The patterns are compared with a database of clinical bacterial isolates to determine identification.
Test is extremely rapid - average time per isolate in published reports is 4-6 minutes.
Carb utilization meaning in Micro
“Fermentation” has two different meanings in clinical microbiology.
Strict definition: Fermentation: Anaerobic metabolic process. Example: E. coli is a glucose fermenter because it can
metabolize glucose anaerobically.
“Fermentation of sugars” (Loosely used term) = Some MO called fermenters when acids made from carbohydrates. Example: E. coli is “lactose fermenter” because it produces acid from the lactose in enteric media (e.g., MAC). It is given this description even though enteric media are incubated aerobically.

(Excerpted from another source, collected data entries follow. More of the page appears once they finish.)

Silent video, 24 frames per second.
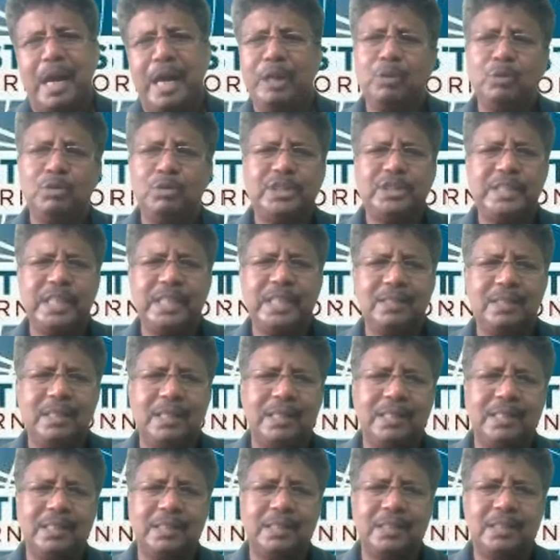I would say
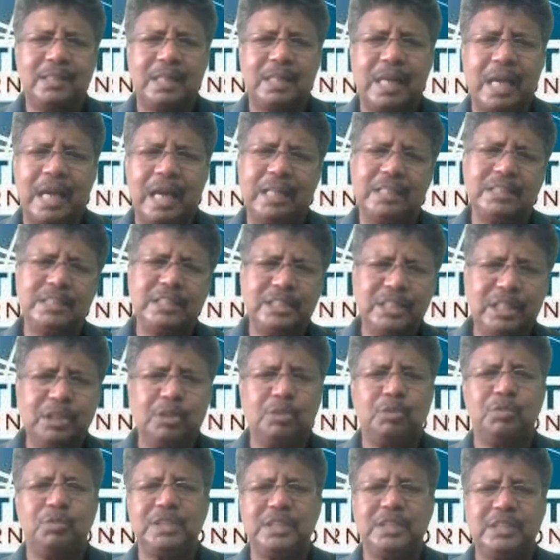that
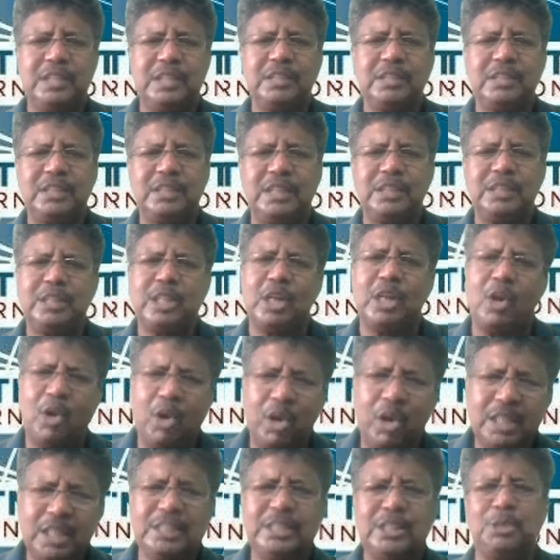asking questions is the
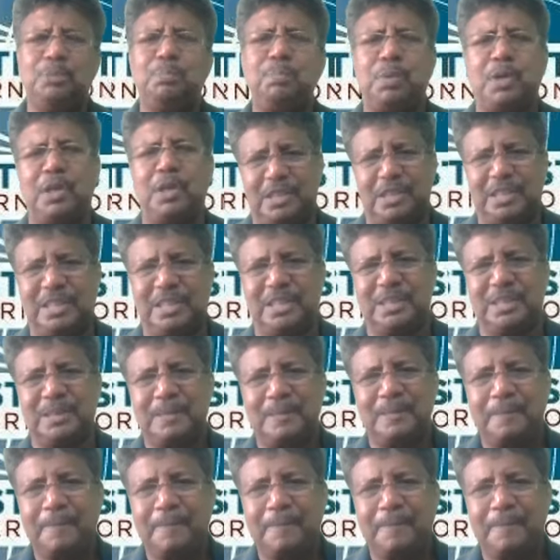hardest part,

What are the Utilization/Fermentation tests?
Variety of systems developed to determine an organism’s ability to
metabolize a particular carbohydrate.
A single carbohydrate added to basal medium with pH indicator.
Some of carbohydrates tested include: Adonitol, Mannitol, Arabinose, Raffinose, Dulcitol, Salicin, Glucose •Sorbitol, Lactose, Sucrose, Maltose, Xylose.
NOTE: Some of these carbohydrates are sugars (e.g., lactose, glucose, and sucrose) while others are alcohols (e.g., mannitol, sorbitol, and dulcitol). Clinical microbiologists often lump
these carbohydrates together and simply refer to all of them as “sugars”.
Durham tubes sometimes used to detect gas production. A Durham
tube is a small tube placed upside-down in the test medium. If the
organism produces gas, gas bubbles are trapped in the Durham tube.